ミシェル・フーコー(フコ)(1926年10月15日―1984年6月25日)は、フランスの哲学者。『言葉と物』(1966)は当初「構造主義の考古学」の副題がついていたことから、当時流行していた構造主義の書として読まれ、構造主義の旗手とされた。フーコー自身は自分が構造主義者であると思っていたことはなく、むしろ構造主義を厳しく批判したため、のちにポスト構造主義者に分類されるようになる。代表作はその他、『狂気の歴史』『監獄の誕生』『性の歴史』など
年譜
1926年 ポワティエ市にて出生
1943年 バカロレア(大学入学資格試験)に合格
1946年 高等師範学校 入学
1948年 哲学学士号取得、自殺未遂事件
1950年 大学教員資格試験に失敗、再び自殺未遂事件、フランス共産党に入党
1951年 大学教員資格試験に合格
1952年~ 1955年 高等師範学校の復習教師、ついでリール大学の助手(心理学)に採用
1955年~ 1958年 スウェーデンのウプサラ にてフランス会館館長に着任、その後、ウプサラ大学図書館の医学文庫に通って博士論文『狂気と非理性』(『狂気の歴史』の原形)を著す
1966年 『言葉と物』出版、ベストセラーとなる
1969年 ヴァンセンヌ実験大学の哲学教授に就任
1970年 コレージュ・ド・フランス教授に就任
1975年 『監獄の誕生』を出版
1984年 後天性免疫不全症候群(AIDS)にて逝去

序章
ミシェル・フーコーとは、ジル・ドゥルーズ、ジャック・デリダらとともに20世紀後半のフランス思想をけん引した哲学者である。前頁の写真に見る独特の容貌、強烈な個性に彩られた人物である。
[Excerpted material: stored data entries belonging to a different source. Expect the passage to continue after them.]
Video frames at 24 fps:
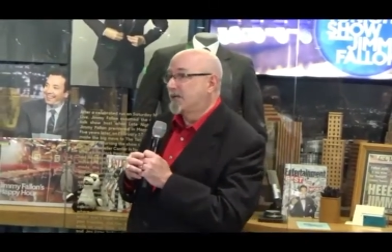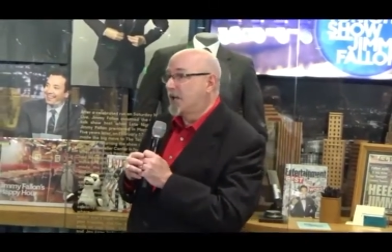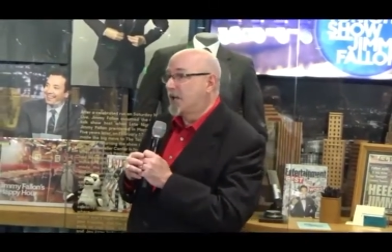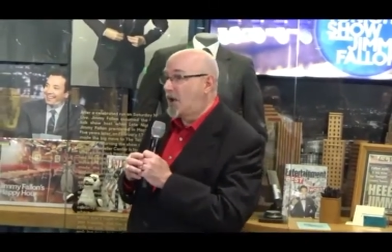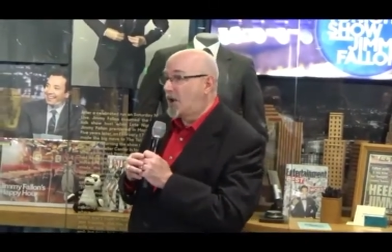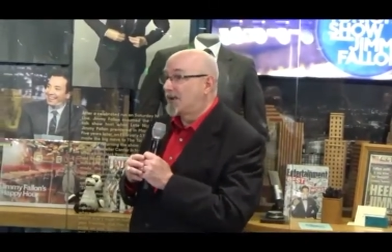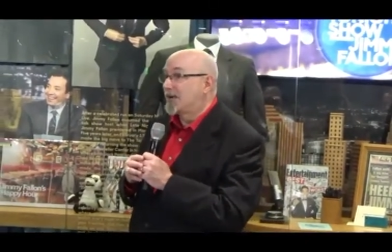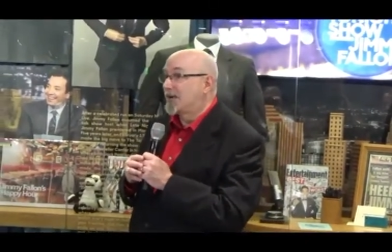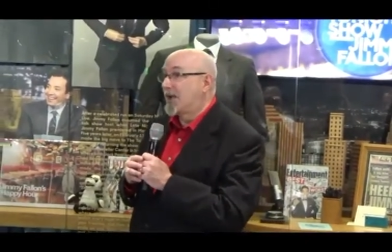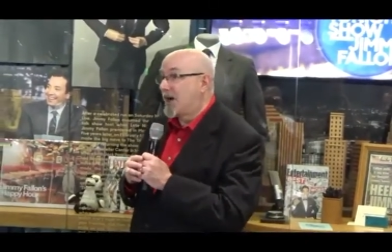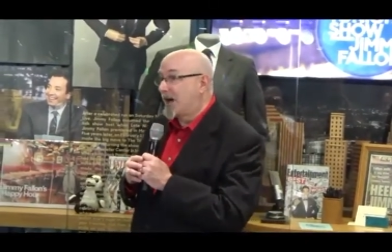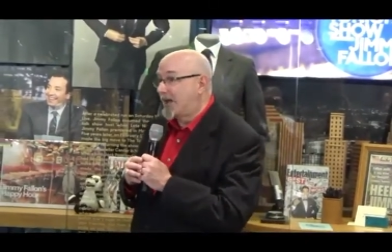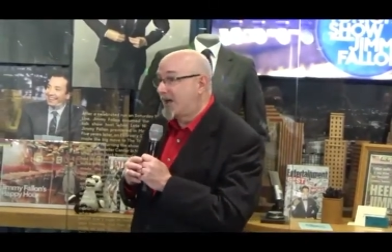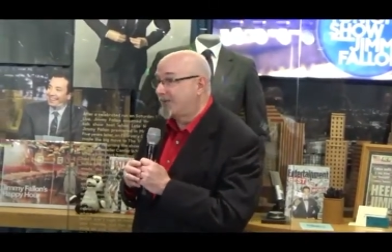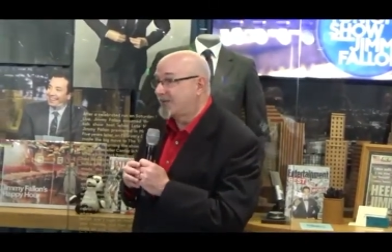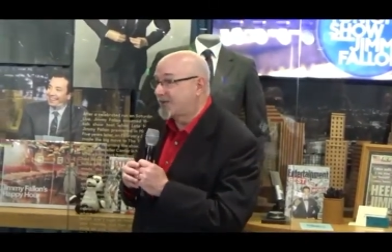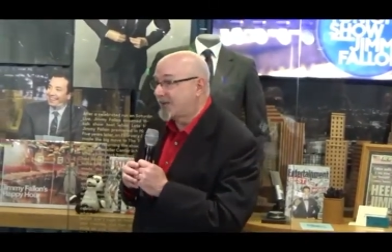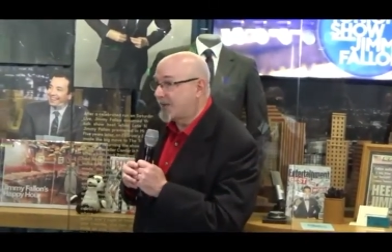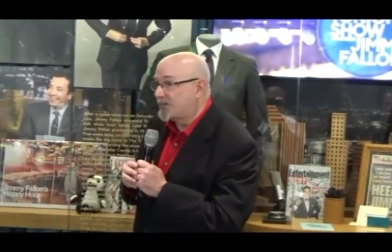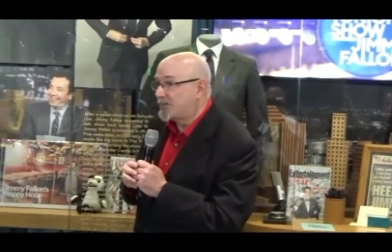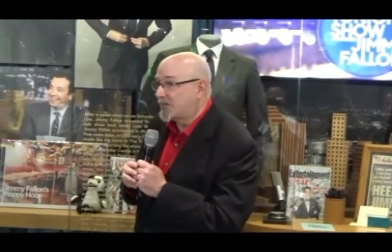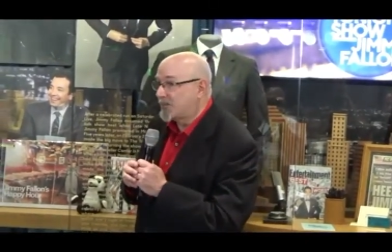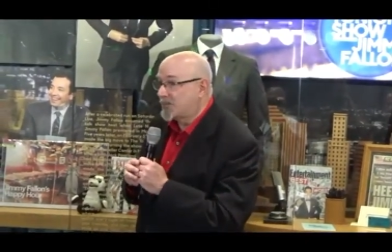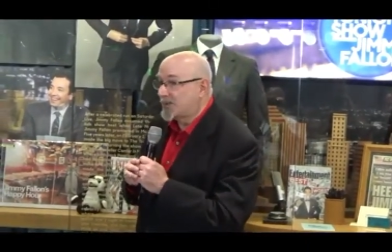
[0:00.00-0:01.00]
long
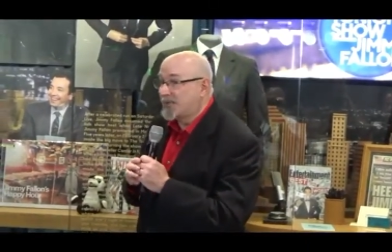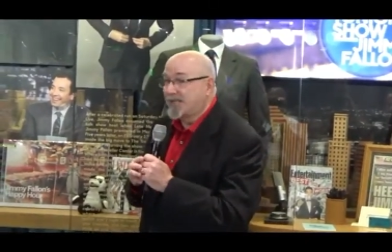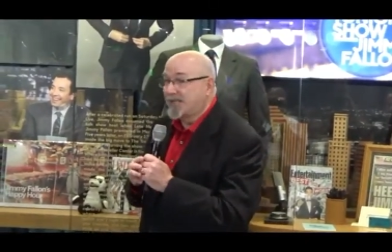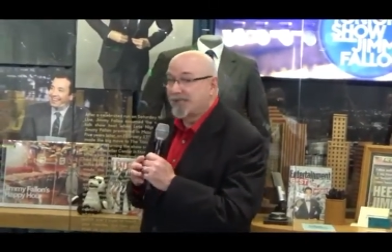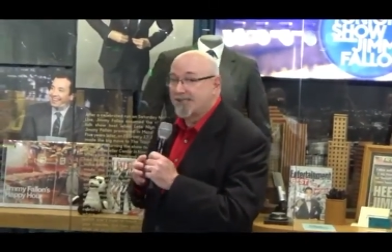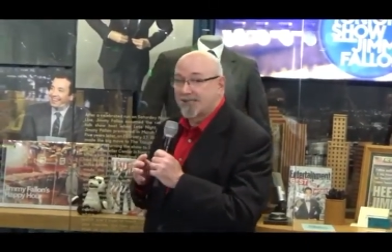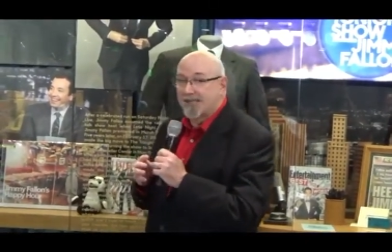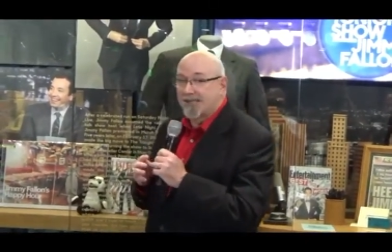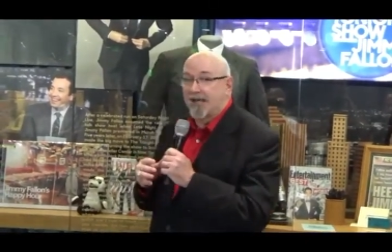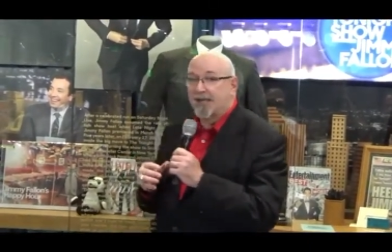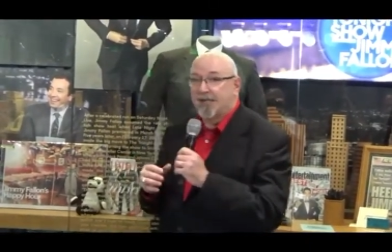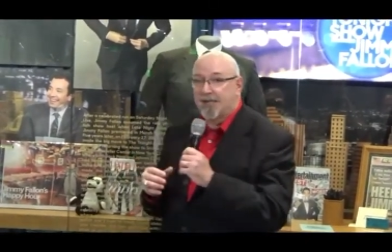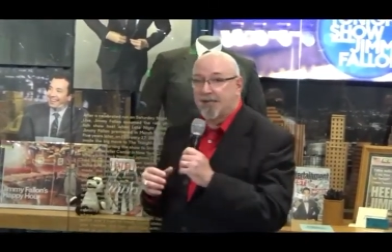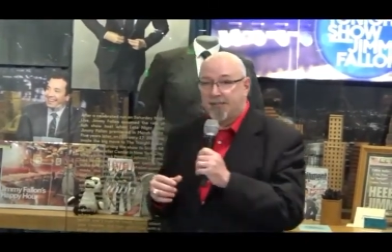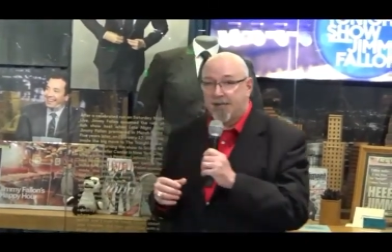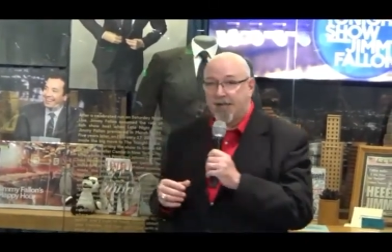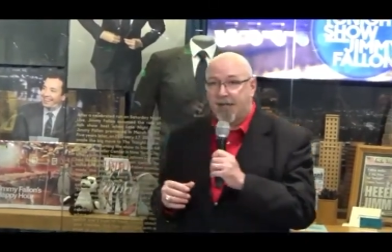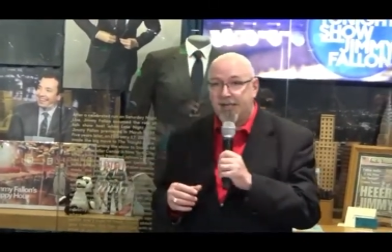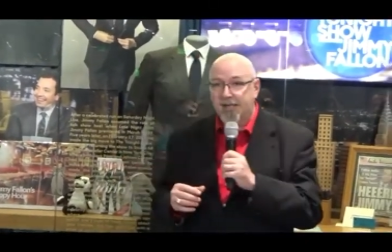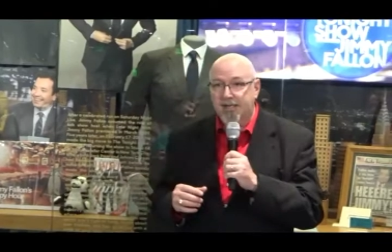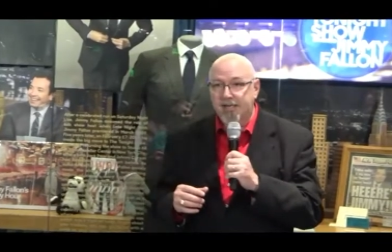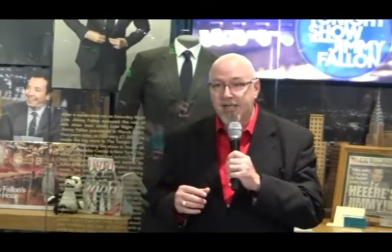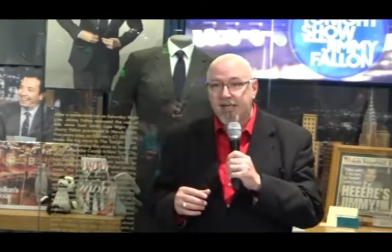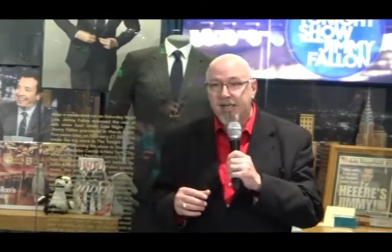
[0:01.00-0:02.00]
lines, and we're really excited
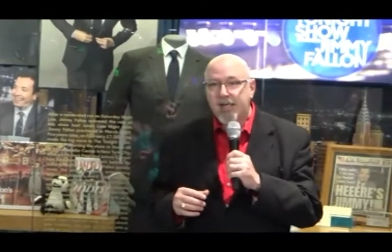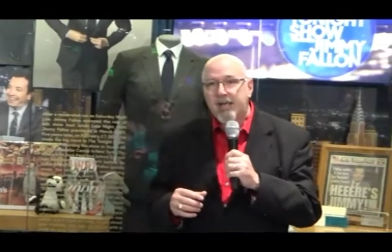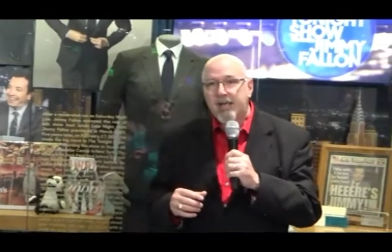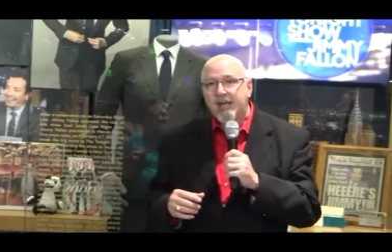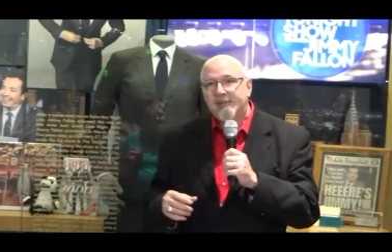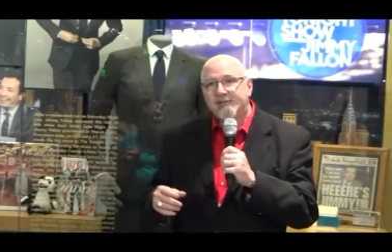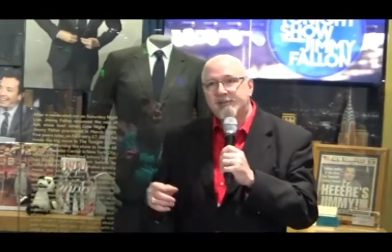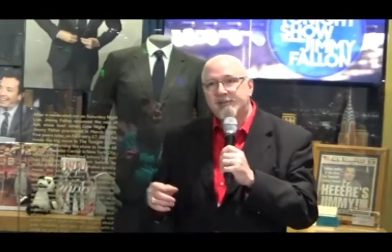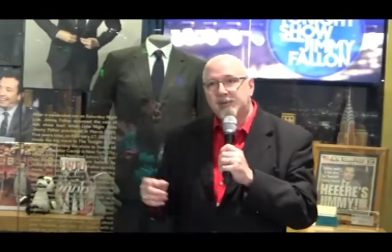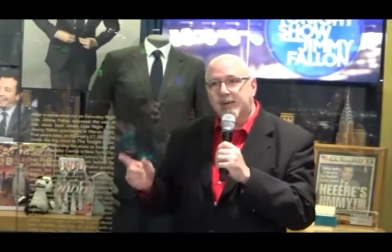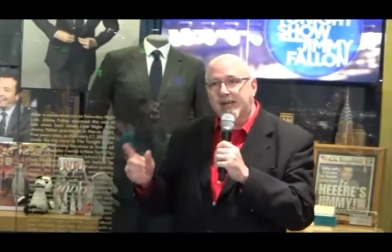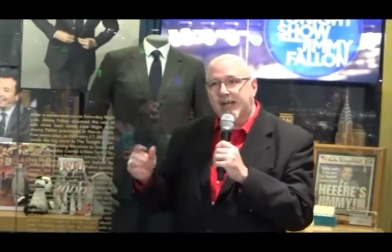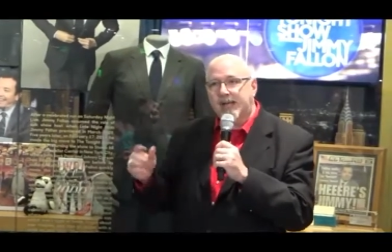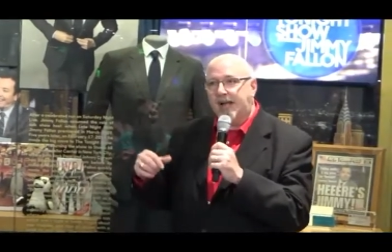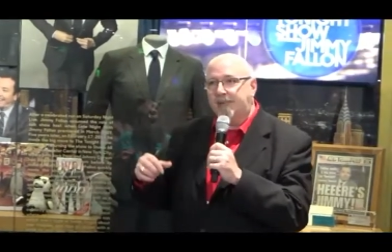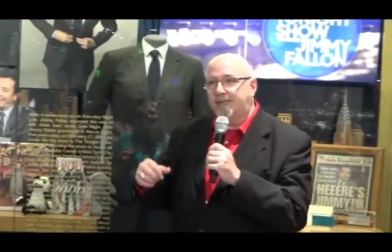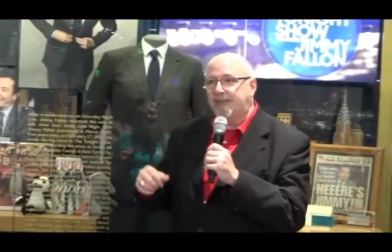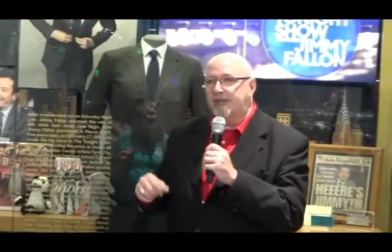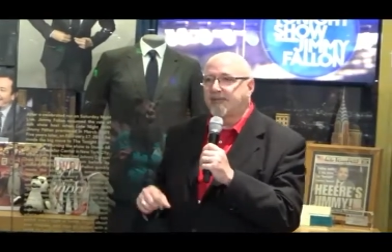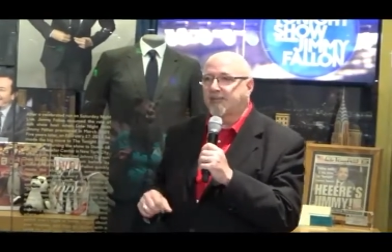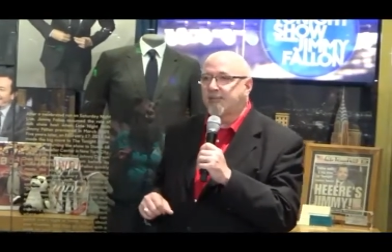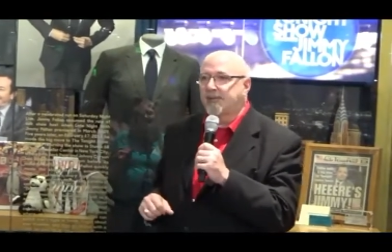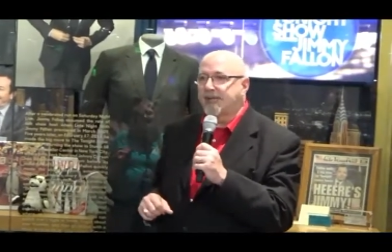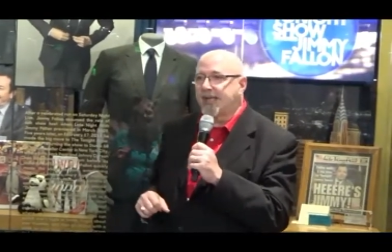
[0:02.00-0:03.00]
about it. So what
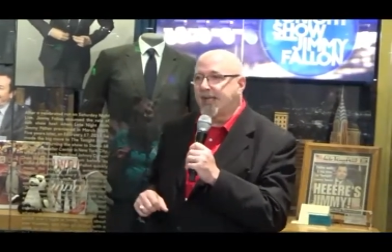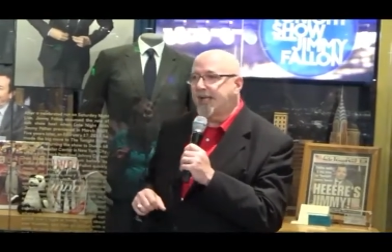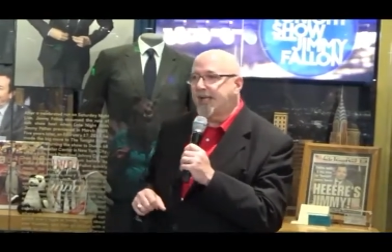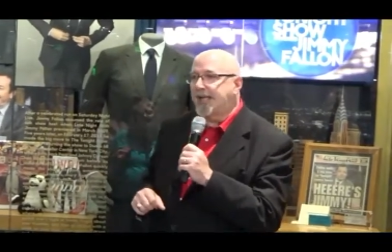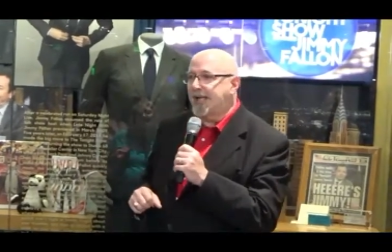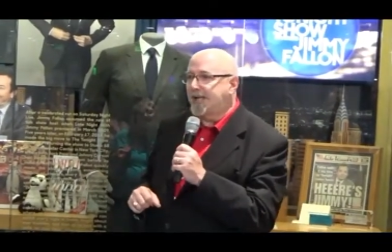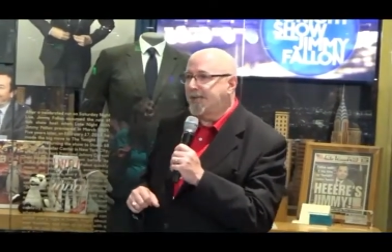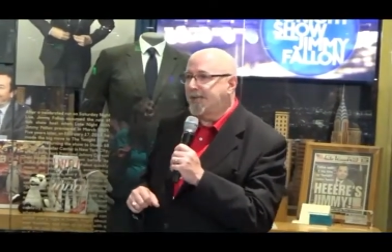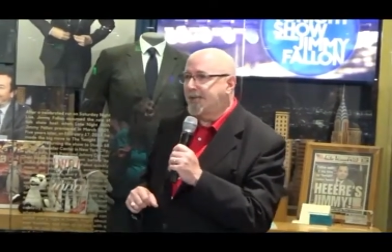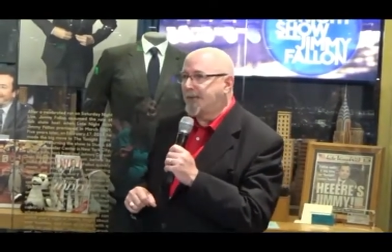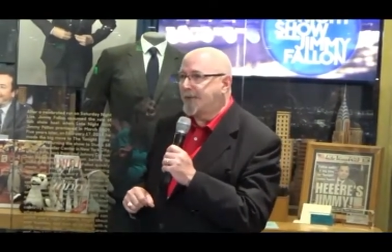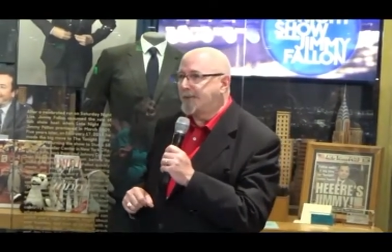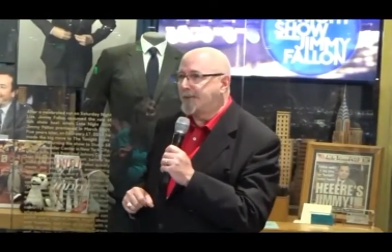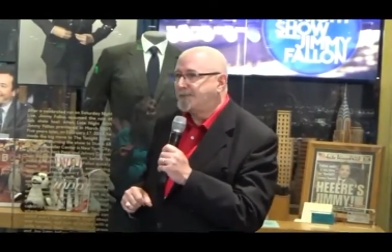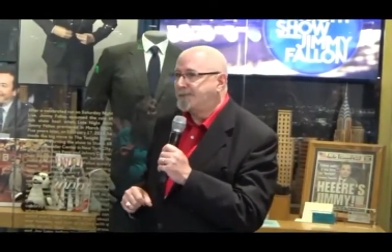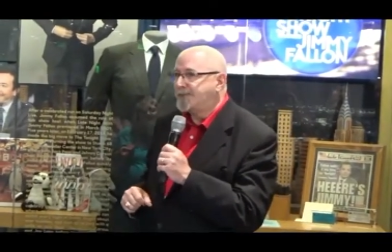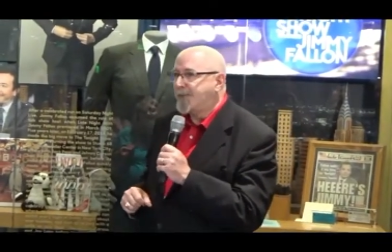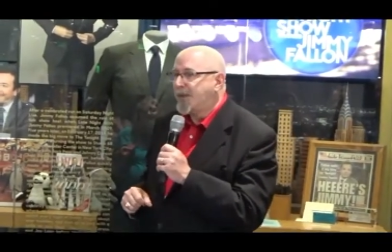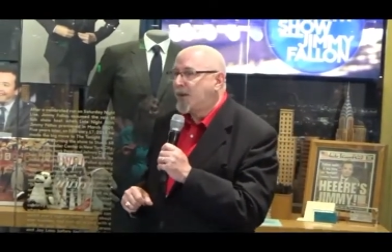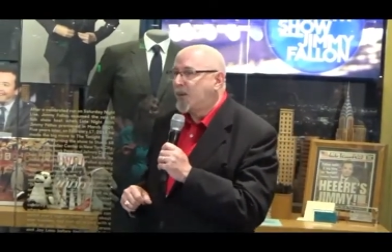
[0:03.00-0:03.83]
happens when they get here?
パリ高等師範学校で学び、コレージュ・ド・フランス教授に至る輝かしい経歴、権力に抗う社会的闘争活動、麻薬使用者・同性愛者・エイズとの闘いといった私生活の話題、そして「知」、「権力」、「自己との関係」という3つの軸に添った分析と研究活動、歴史的観点から展開する一連の著作集を完成した。彼は識別しやすい、分かりやすそうな人物に見えるが、その実はそのような識別から逃れよう願望、身の振り方で、常に変化する自分を演出しているようでつかみどころが難しい人物であった。かれは「自分が誰であるかは尋ねないでほしい」という。一定の顔を持たないために書き続けている、自分自身が何物かと決定されることの拒絶、自分自身であり続けないようにするための努力を怠らなかった。自分自身からの離脱は、日常的に「好奇心」を持ち続け同じものを別の方法で見ようとする熱意が可能してくれ、別のやり方で考え、別の事を行い別のものになろうとする「哲学」の事である。「哲学的活動」とはまさしく思考の思考者自身に対する批判活動である。自分自身からの離脱についてフーコ―は次の二つを表明してきた。第一にフーコ―は自らの歴史研究を、我々が通常自明と考えることを改めて問いに付すのである。第二に彼の研究は絶えざる変貌として表明される。1960年代の「考古学的」探究は、70年代に「権力分析」に、80年代に「自己の技術の考察へと研究の軸が変更される。自分自身になじみ深い領域に留まり続ける代わりに、危険を冒して絶えず新しい探索に首を突っ込み、それによって別のやり方で考える術を獲得することである。こうしたやり方も「フーコ―的」なやり方である。本書の進め方は以下のようになる。

・1960年代の「知の考古学的」探究を、次のように進める。
第1章 「狂気の歴史」
第2章 「臨床医学の誕生」
第3章 「言葉と物」
第4章 「知の考古学」
・1970年代の「権力」をめぐる研究では、
第5章 「監獄の誕生」
第6章 「性の歴史」第1巻 「知への意思」
・1980年代の自己をめぐる実践では、
第7章 「性の歴史」第2巻―第4巻
晩年のフーコーは、どの著作においても、西洋社会で「生の権力」という新しい権力、つまり、伝統的な権威の概念では理解することも批判することも想像することもできないような管理システムが発展しつつあることを示そうとした。従来の権力機構においては、臣民の生を掌握し抹殺しようとする君主の「殺す権力」が支配的であった。これに対して、この新しい「生の権力」は、抑圧的であるよりも、むしろ生(生活・生命)を向上させる。たとえば、住民の生を公衆衛生によって管理・統制し、福祉国家という形態をとって出現する。フーコーは、個人の倫理を発展させることによって、この「生の権力」の具体的な現れである福祉国家に抵抗するよう呼びかけた。